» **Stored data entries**
------------------------------------------------------------------------

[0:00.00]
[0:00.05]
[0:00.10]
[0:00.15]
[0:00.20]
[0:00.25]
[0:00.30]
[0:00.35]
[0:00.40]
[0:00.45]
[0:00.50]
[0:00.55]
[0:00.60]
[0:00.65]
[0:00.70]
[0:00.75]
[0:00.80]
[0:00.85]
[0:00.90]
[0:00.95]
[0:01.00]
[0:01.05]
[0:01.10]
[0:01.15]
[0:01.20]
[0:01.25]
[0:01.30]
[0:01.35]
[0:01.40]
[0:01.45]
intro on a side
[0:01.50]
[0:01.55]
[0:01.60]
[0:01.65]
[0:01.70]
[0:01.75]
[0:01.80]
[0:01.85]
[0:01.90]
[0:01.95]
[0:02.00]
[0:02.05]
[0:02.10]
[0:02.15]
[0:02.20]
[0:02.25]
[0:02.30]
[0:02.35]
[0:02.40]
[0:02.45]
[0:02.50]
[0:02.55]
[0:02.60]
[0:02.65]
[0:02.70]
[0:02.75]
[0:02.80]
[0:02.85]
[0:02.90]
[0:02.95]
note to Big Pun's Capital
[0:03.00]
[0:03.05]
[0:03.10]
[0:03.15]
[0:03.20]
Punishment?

------------------------------------------------------------------------

» **PROMPT**
Word for word, copy out the records.

» **ANSWER**
[0:00.00]
[0:00.05]
[0:00.10]
[0:00.15]
[0:00.20]
[0:00.25]
[0:00.30]
[0:00.35]
[0:00.40]
[0:00.45]
[0:00.50]
[0:00.55]
[0:00.60]
[0:00.65]
[0:00.70]
[0:00.75]
[0:00.80]
[0:00.85]
[0:00.90]
[0:00.95]
[0:01.00]
[0:01.05]
[0:01.10]
[0:01.15]
[0:01.20]
[0:01.25]
[0:01.30]
[0:01.35]
[0:01.40]
[0:01.45]
intro on a side
[0:01.50]
[0:01.55]
[0:01.60]
[0:01.65]
[0:01.70]
[0:01.75]
[0:01.80]
[0:01.85]
[0:01.90]
[0:01.95]
[0:02.00]
[0:02.05]
[0:02.10]
[0:02.15]
[0:02.20]
[0:02.25]
[0:02.30]
[0:02.35]
[0:02.40]
[0:02.45]
[0:02.50]
[0:02.55]
[0:02.60]
[0:02.65]
[0:02.70]
[0:02.75]
[0:02.80]
[0:02.85]
[0:02.90]
[0:02.95]
note to Big Pun's Capital
[0:03.00]
[0:03.05]
[0:03.10]
[0:03.15]
[0:03.20]
Punishment?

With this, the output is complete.